Security sources believe the attack was timed to overshadow the unveiling of the governments' proposals to rescue the Good Friday Agreement.

The car used by the terrorists - a silver Volvo estate - had been stolen in east Belfast in June. Its number of plates had been switched to IUI 6661.

The security operation threw the airport into chaos, with the terminal closed for a time and the main car park sealed off.

Returning holidaymakers, prevented from reaching their own vehicles, were given refreshments by airport staff.

The alert began when a call was received by a Belfast newsroom around 5am.

An initial search found nothing, but after a second warning to a priest police began searching the thousands of cars around the airport.

Further police inquiries were needed to identify the bomb car.

RUC Inspector Graham Shields condemned the terrorists who had put lives of travellers at risk.

He said that the initial bomb warning had been very vague.

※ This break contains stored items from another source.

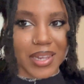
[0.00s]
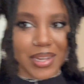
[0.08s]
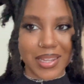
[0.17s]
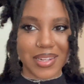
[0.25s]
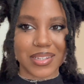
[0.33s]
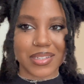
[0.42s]

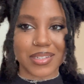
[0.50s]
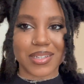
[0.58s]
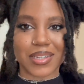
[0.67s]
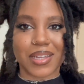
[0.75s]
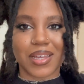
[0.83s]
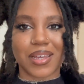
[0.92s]
didn't.
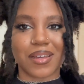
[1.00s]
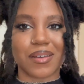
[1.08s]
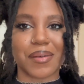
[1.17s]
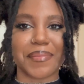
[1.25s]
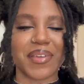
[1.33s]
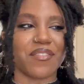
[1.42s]

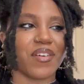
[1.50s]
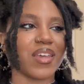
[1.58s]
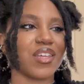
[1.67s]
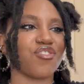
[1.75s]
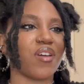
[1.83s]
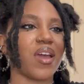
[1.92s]
If I
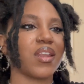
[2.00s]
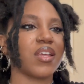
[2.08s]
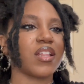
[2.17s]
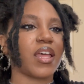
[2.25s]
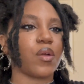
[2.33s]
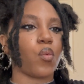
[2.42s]
can try to
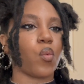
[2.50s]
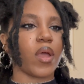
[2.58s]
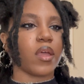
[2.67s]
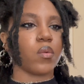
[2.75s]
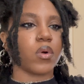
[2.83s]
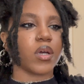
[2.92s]
like
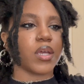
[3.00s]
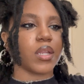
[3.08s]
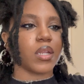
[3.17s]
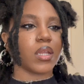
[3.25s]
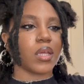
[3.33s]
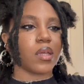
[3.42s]
weigh
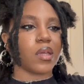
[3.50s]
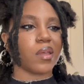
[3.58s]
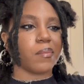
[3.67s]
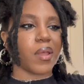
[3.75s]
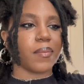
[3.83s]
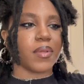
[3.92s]
one
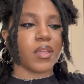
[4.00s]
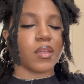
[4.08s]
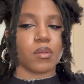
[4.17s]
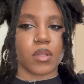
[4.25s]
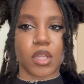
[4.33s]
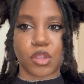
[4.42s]
and maybe
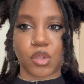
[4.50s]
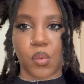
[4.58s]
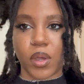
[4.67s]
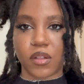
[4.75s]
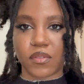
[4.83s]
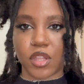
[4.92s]
get the
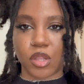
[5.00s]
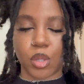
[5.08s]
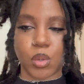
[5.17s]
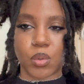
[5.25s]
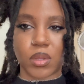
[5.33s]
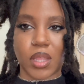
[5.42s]
weight of this
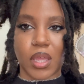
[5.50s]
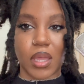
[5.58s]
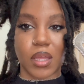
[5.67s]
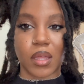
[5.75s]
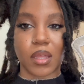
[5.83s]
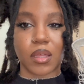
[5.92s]
whole
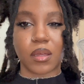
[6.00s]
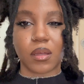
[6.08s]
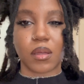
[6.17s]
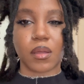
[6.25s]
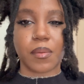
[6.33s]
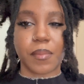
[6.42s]
thing,
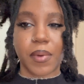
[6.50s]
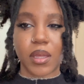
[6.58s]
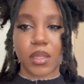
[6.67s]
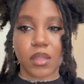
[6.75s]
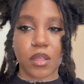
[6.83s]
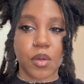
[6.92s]
it might
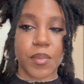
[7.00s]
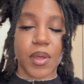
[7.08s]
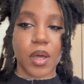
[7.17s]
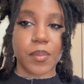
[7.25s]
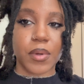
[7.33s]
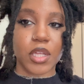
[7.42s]
could tell me
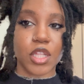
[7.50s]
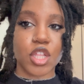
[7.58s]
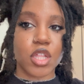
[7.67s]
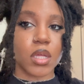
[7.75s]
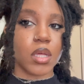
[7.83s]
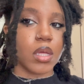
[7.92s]
how
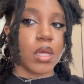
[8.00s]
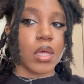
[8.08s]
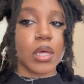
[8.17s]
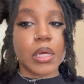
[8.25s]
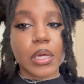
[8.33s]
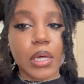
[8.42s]
much
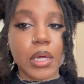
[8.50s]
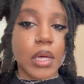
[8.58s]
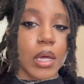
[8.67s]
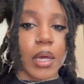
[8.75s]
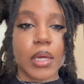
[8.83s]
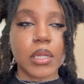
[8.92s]

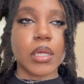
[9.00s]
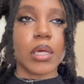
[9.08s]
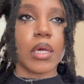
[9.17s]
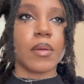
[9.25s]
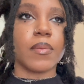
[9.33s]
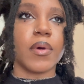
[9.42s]
I
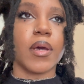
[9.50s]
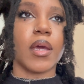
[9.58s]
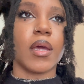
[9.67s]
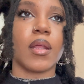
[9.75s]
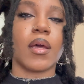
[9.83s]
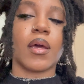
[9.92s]
did,
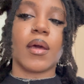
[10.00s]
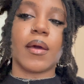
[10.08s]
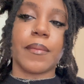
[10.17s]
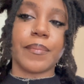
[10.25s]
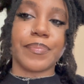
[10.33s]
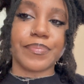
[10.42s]
but
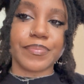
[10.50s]
I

The incident sparked unionist demands for the Chief Constable to look again at the security around the airport - and other possible terrorist targets.

In the last few weeks, the Real IRA has carried out attacks in Castlewellan and Lurgan.

Last night in Lurgan, an Army patrol reported an explosion after an object was thrown at them at the edge of the Kilwilkie estate.

Ulster Unionist MP David Burnside, whose constituency includes the airport, said he expected both the RUC and airport management to look again at their arrangements.

"We simply can't have a threat, which hits business and tourism like this, to the airport," he said.

Referring to the normalisation moves contained in the governments' document, Mr Burnside said: "I don't know how you can have normalisation when the situation on the ground isn't normal.

"This incident could have ended in loss of life."

Detectives at Antrim are appealing for information on the car and any suspicious movements.